Really? Seriously? Now?

Josie Leavitt - December 6, 2011

Okay, so I have to complain about two things. Maybe it’s just me, but why am I getting boxes of galleys now? I just got a small box, a large white box, and an envelope today, all full of galleys for books that aren’t coming out for months.
One book came with much raffia and a pack of microwave popcorn, but it’s not coming out until May 2012. I received more than 20 boxes from the various delivery trucks yesterday. One box, overflowing with raffia and containing one book, is not going to hold my attention for long in the book deluge that was my store today.

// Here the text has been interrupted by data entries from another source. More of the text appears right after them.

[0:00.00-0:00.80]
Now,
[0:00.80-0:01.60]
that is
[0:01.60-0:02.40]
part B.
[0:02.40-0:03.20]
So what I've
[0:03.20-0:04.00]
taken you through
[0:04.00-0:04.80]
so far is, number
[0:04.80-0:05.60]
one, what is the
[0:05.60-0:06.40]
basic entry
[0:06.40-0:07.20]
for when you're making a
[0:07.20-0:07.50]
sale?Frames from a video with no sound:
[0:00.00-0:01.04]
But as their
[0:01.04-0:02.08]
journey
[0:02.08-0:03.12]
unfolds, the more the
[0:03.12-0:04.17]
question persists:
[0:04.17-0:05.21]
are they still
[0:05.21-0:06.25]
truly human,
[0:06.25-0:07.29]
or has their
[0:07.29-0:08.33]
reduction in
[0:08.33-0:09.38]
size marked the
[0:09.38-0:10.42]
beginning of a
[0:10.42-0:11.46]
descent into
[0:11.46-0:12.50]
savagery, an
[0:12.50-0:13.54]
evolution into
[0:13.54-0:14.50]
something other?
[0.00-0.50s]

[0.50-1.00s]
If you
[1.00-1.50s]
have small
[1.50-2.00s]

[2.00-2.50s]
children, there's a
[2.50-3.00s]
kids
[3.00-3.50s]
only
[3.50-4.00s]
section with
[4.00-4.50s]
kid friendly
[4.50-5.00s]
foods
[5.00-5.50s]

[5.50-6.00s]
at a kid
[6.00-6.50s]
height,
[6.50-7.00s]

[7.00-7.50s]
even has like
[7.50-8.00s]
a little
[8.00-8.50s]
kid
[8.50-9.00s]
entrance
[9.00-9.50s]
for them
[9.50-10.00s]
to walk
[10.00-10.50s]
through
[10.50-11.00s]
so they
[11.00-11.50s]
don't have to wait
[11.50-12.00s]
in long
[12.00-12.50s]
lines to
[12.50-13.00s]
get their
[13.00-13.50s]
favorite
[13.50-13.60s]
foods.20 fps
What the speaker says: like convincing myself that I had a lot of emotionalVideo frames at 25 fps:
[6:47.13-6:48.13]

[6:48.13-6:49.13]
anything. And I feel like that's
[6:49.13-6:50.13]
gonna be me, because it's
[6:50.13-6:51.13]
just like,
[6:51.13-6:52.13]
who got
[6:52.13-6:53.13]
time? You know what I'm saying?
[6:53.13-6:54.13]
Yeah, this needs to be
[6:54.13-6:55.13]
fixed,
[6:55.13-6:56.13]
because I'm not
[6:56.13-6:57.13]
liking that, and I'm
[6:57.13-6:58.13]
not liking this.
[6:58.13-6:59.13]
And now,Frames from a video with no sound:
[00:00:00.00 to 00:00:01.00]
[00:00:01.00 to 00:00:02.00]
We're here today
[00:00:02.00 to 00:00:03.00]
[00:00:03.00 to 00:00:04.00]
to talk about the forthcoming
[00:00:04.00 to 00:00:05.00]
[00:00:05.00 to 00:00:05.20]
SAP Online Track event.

The irony is, the book looks really good, but now I can’t find it. And even if I could find it, I won’t really have time to read anything until December 26th,when I’m not exhausted anymore. I have often wondered why publishers and the ABA send out promotional materials for books that are months from pub date during December when most booksellers I know go home and collapse. And if fatigue weren’t an issue, the sheer volume of books in and out the store makes keeping track of these things even harder. Boxes of galleys during January, on the other hand, are a lovely welcome treat.
The other complaint is the due date of publicity grids. Why, oh why am I being asked to plan my spring requests by December 9th? I can’t even think past the next day — why am I being asked to contemplate my spring? Honestly, would it be such a hardship if the publishers waited three weeks before they asked for the grids back? The prospect of booking great authors is exciting, but asking bookstores, especially smaller ones, to write event proposals during the busiest time of the year is a little cruel.
Don’t misunderstand, I’m thrilled to get galleys, I love them, just not in December. Although, I must admit, we all loved the popcorn at 5 pm when we needed a snack.